[[ Data to examine, beginning ]]

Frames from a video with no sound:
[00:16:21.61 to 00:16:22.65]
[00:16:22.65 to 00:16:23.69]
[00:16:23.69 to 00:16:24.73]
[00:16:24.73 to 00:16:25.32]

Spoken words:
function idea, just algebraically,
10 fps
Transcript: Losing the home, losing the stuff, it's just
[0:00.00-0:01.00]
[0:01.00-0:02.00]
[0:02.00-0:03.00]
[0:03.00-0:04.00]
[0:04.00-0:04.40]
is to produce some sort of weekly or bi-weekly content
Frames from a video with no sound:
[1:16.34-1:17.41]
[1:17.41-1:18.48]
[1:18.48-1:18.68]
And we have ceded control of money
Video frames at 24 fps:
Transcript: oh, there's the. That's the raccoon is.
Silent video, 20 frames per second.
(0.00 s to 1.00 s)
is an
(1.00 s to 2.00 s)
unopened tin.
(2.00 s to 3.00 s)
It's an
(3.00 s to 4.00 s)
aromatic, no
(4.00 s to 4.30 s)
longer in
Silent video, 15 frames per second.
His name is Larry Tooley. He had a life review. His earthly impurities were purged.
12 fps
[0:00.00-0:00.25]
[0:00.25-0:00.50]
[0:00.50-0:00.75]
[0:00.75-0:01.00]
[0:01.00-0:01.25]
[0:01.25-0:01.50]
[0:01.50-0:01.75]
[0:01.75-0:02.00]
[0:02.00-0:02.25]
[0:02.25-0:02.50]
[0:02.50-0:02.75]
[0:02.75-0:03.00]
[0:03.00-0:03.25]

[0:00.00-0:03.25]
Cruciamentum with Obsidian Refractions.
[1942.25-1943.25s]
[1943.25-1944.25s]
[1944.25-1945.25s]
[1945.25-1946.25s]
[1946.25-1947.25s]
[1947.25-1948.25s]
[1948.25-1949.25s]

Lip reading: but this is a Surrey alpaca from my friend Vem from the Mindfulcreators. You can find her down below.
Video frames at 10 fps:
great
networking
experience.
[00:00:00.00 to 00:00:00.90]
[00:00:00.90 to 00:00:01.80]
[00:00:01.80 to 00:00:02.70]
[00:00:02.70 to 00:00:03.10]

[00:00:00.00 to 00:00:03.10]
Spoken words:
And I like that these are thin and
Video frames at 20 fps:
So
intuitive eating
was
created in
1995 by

[[ Data to examine, end ]]

• Exercise: From the records above, give again exactly the lines running from the line with "(4.00 s to 4.30 s)" to the line with "[1943.25-1944.25s]", inclusive.

• Final answer:
(4.00 s to 4.30 s)
longer in
Silent video, 15 frames per second.
His name is Larry Tooley. He had a life review. His earthly impurities were purged.
12 fps
[0:00.00-0:00.25]
[0:00.25-0:00.50]
[0:00.50-0:00.75]
[0:00.75-0:01.00]
[0:01.00-0:01.25]
[0:01.25-0:01.50]
[0:01.50-0:01.75]
[0:01.75-0:02.00]
[0:02.00-0:02.25]
[0:02.25-0:02.50]
[0:02.50-0:02.75]
[0:02.75-0:03.00]
[0:03.00-0:03.25]

[0:00.00-0:03.25]
Cruciamentum with Obsidian Refractions.
[1942.25-1943.25s]
[1943.25-1944.25s]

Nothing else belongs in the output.